_WHAT YOU WILL DO_:
Go to the line with "[9:44.20-9:45.20]" in the records below, then output it and each following line exactly, up to and including the line with "[9:49.20-9:50.20]". Skip pictures and add nothing.

[Stored data]
= Beginning of Section =

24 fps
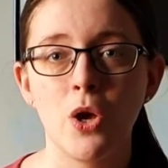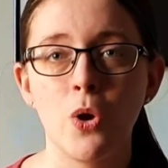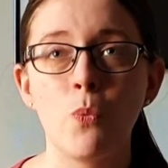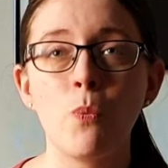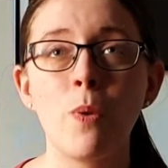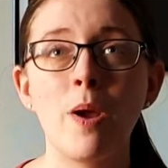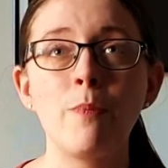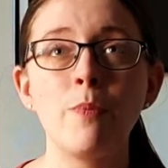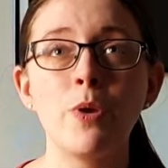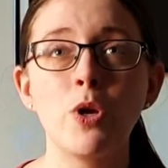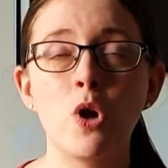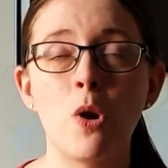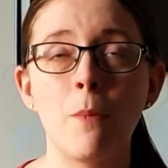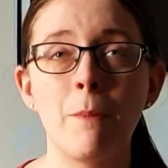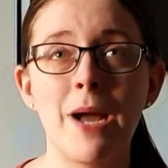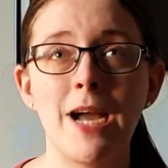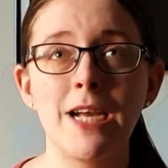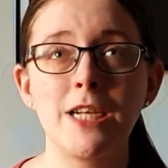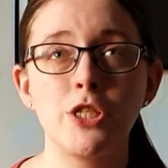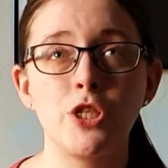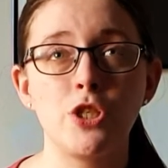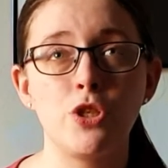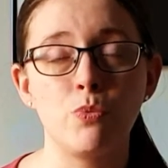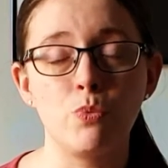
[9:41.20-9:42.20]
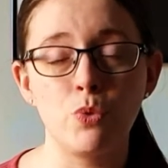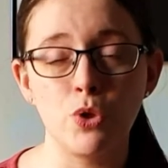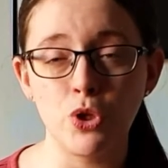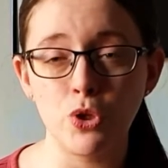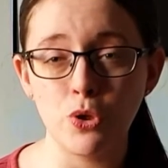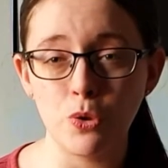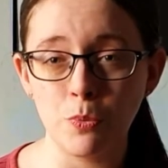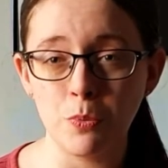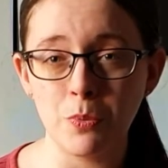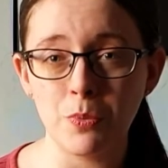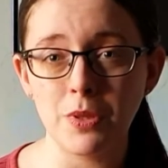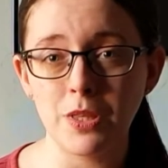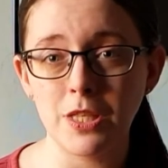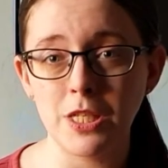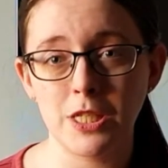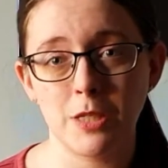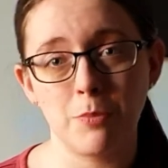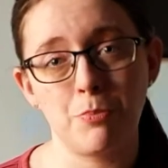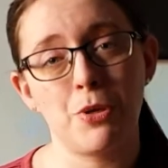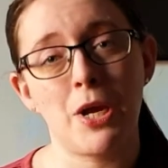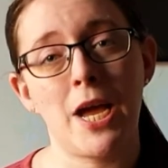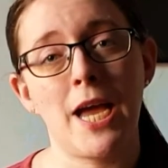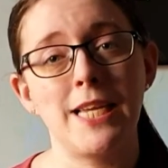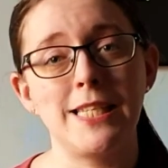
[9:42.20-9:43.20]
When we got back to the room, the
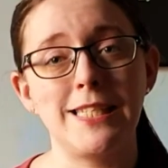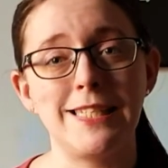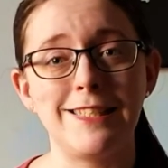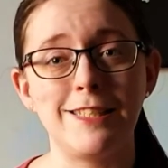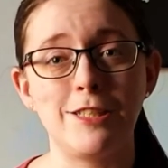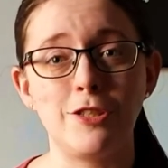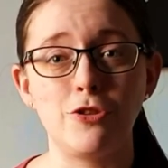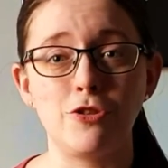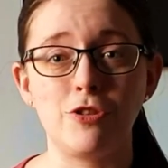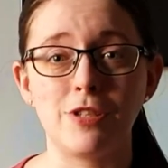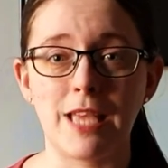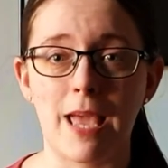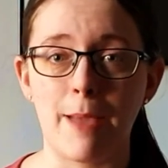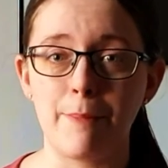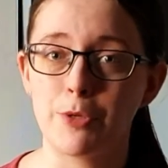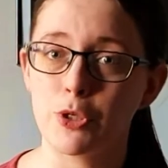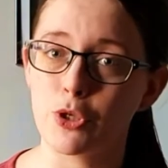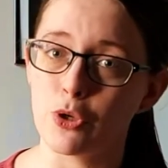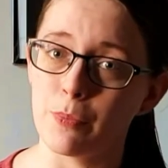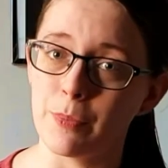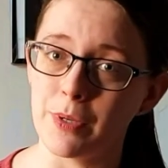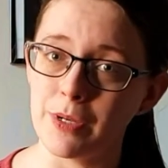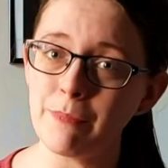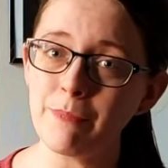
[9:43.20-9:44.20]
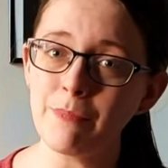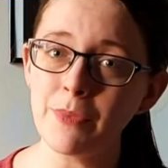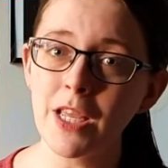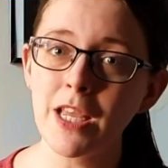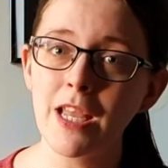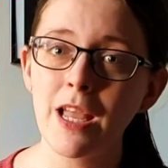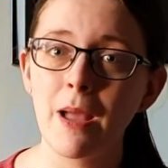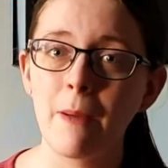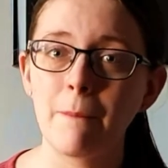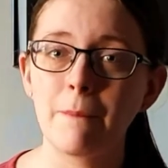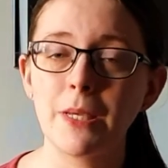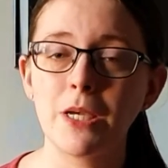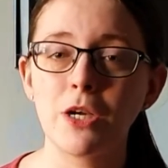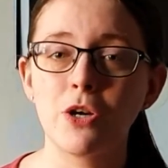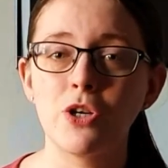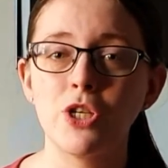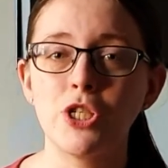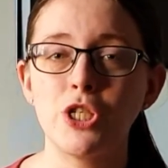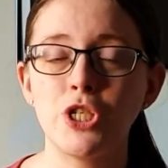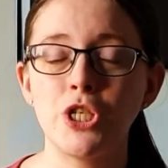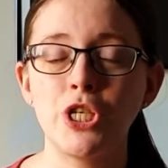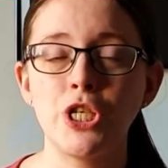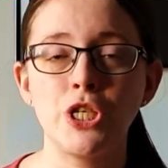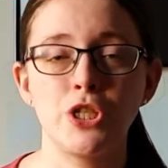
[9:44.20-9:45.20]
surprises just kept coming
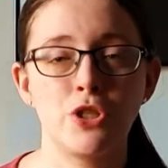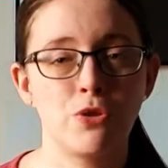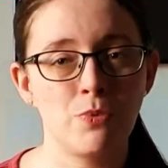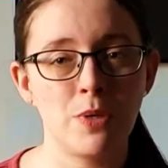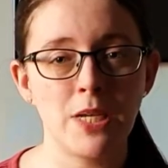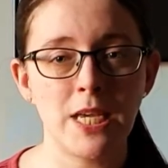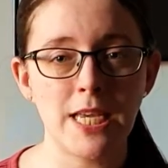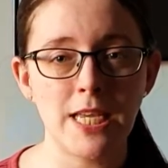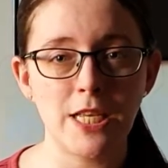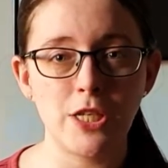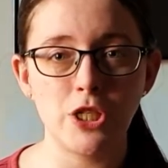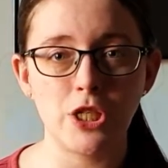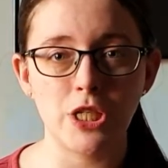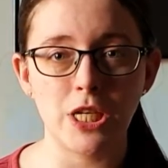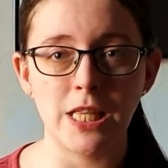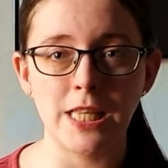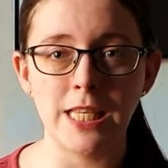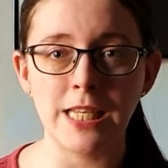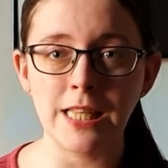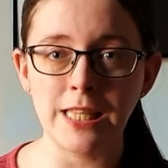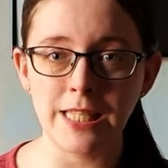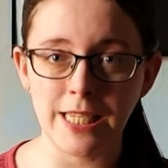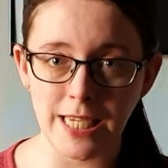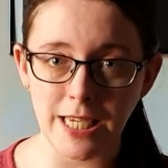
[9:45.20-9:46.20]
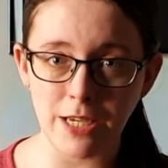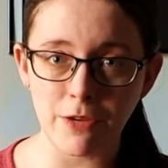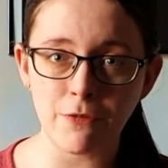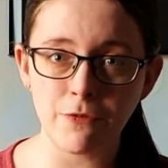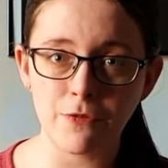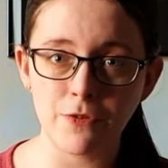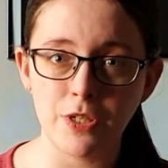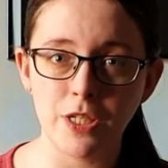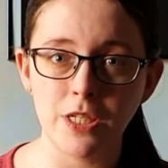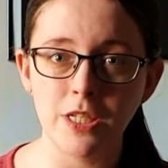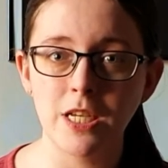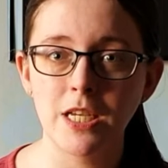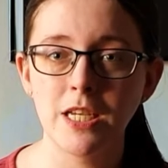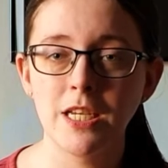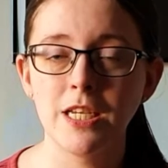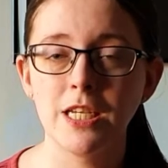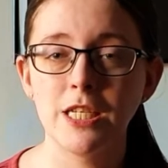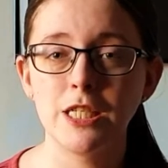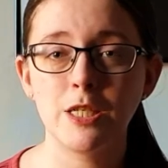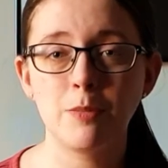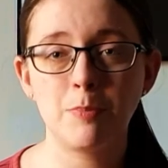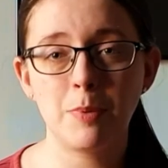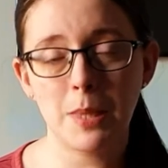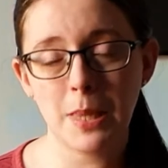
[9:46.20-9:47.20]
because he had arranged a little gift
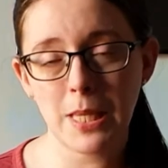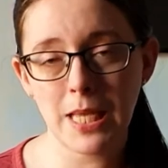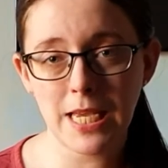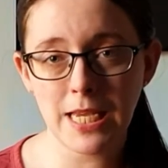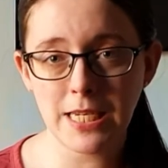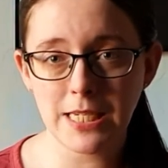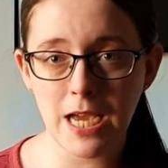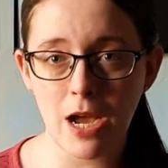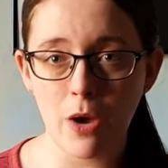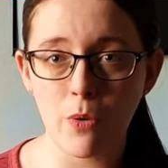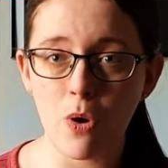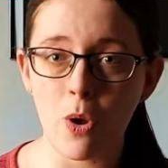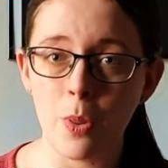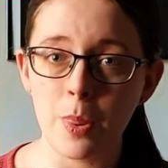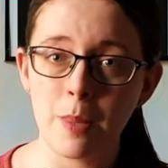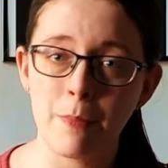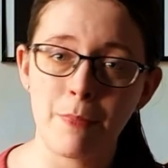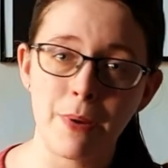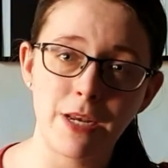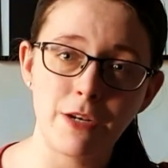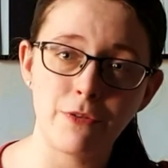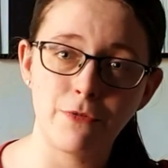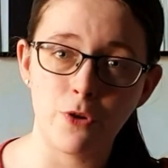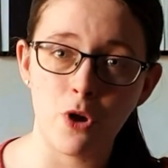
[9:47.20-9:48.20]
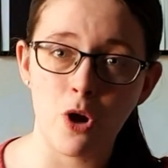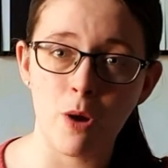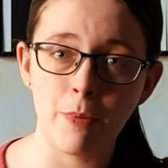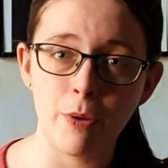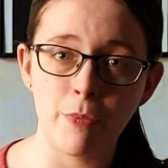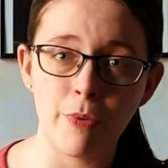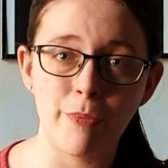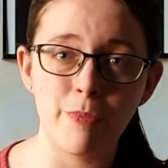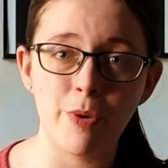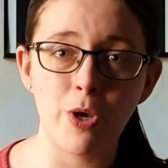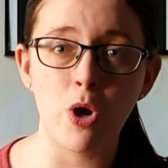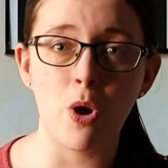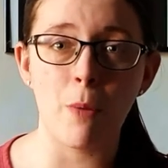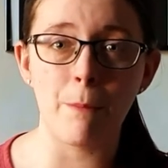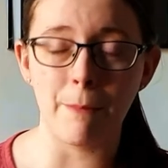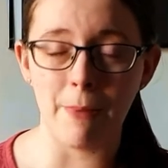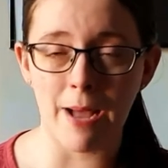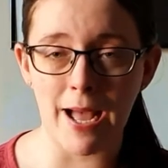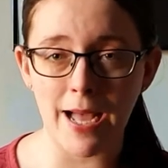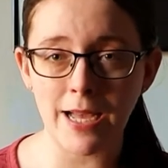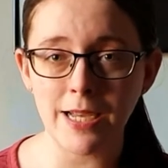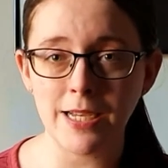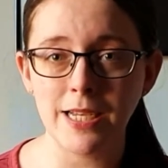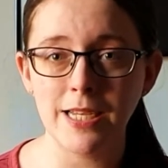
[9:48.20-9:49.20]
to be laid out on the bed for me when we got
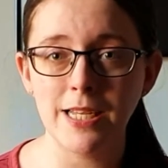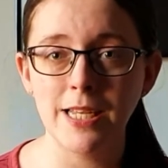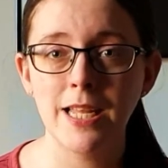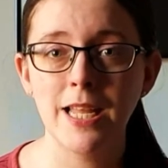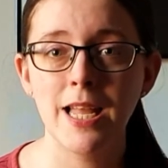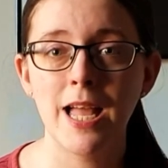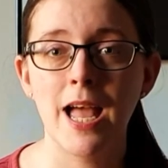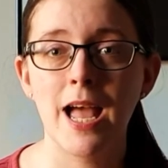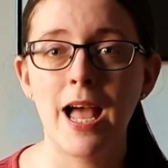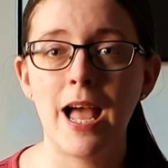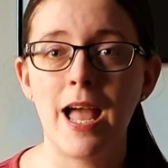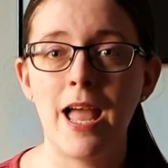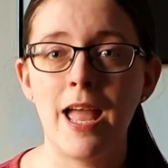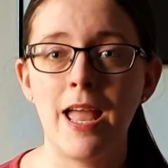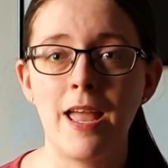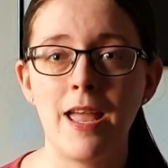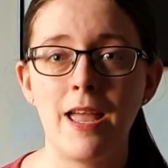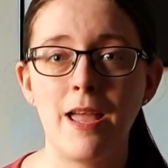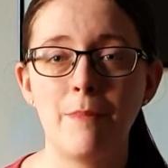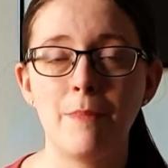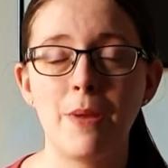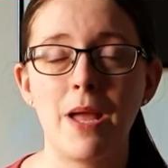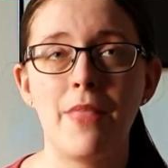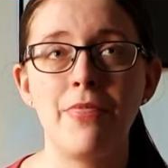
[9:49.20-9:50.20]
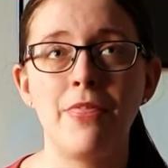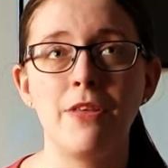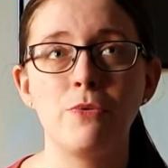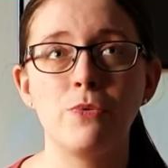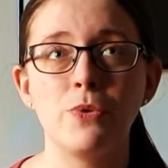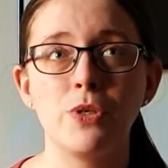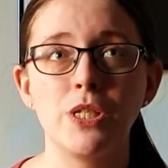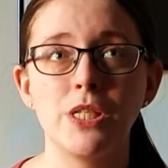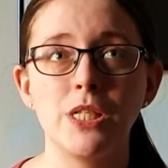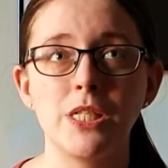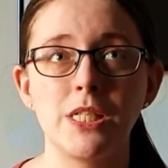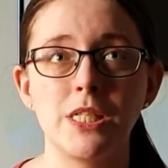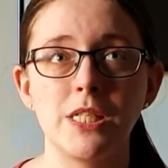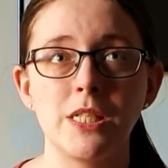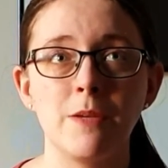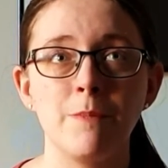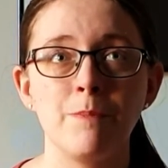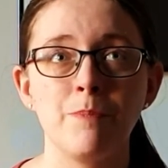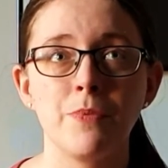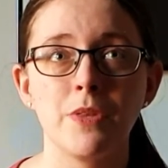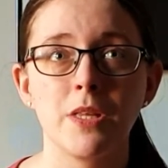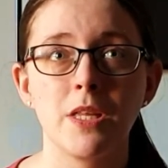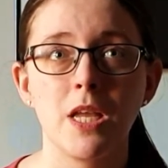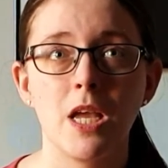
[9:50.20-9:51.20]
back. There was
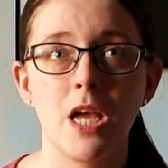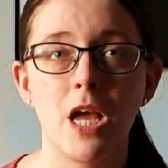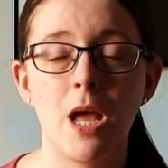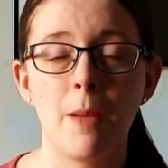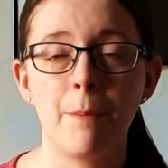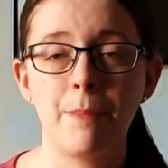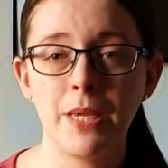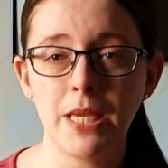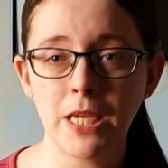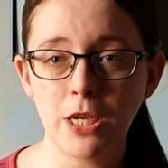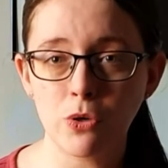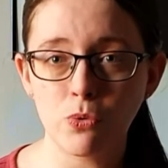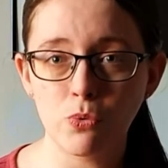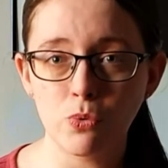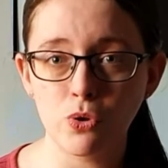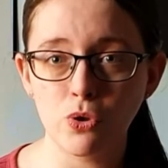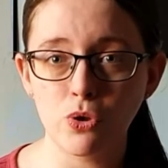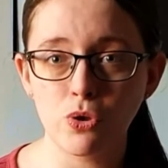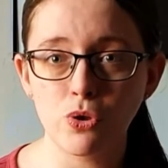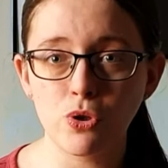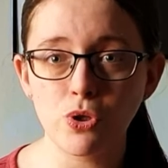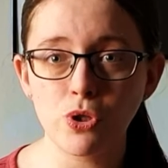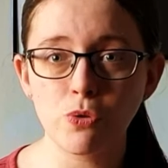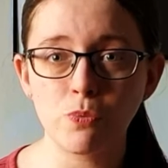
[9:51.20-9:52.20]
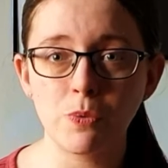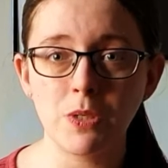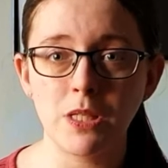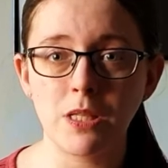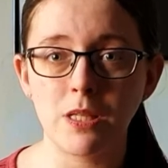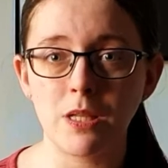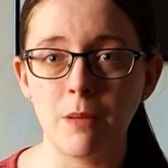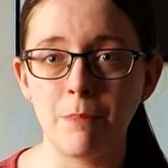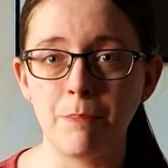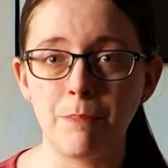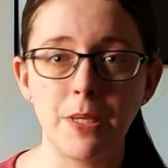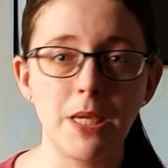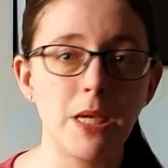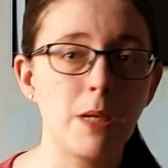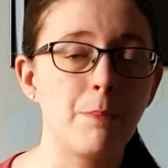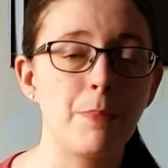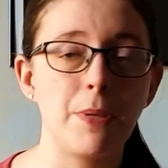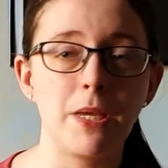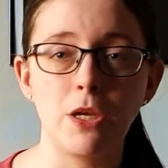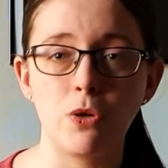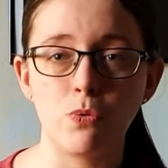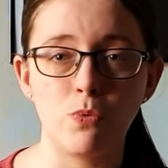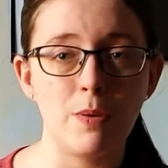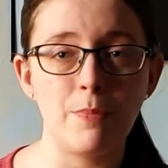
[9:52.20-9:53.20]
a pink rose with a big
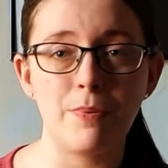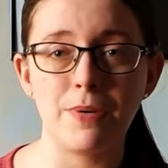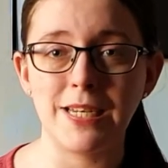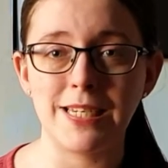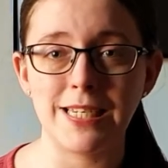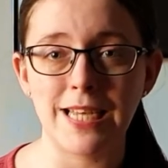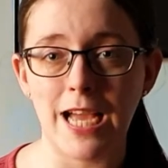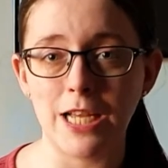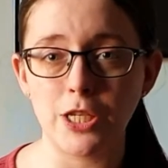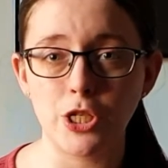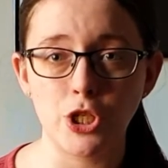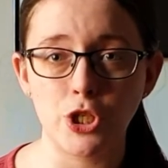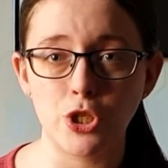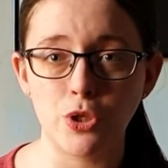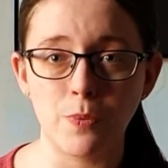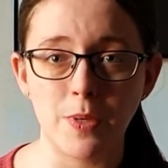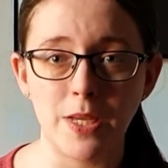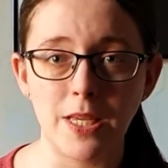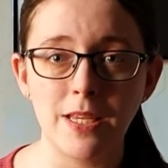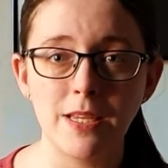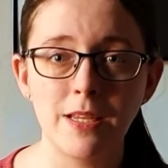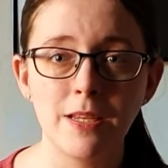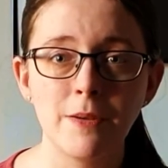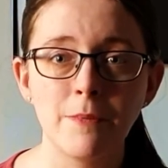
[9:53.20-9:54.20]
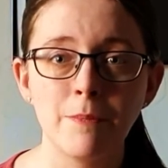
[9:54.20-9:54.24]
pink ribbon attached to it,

= End of Section =
= Beginning of Section =

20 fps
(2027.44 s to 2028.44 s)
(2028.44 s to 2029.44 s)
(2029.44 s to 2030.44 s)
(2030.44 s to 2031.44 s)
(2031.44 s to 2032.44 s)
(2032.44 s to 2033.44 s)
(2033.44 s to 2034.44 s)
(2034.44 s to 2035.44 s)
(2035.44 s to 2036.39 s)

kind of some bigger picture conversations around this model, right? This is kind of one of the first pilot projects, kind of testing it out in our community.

= End of Section =

_WRITTEN RESPONSE_:
[9:44.20-9:45.20]
surprises just kept coming
[9:45.20-9:46.20]
[9:46.20-9:47.20]
because he had arranged a little gift
[9:47.20-9:48.20]
[9:48.20-9:49.20]
to be laid out on the bed for me when we got
[9:49.20-9:50.20]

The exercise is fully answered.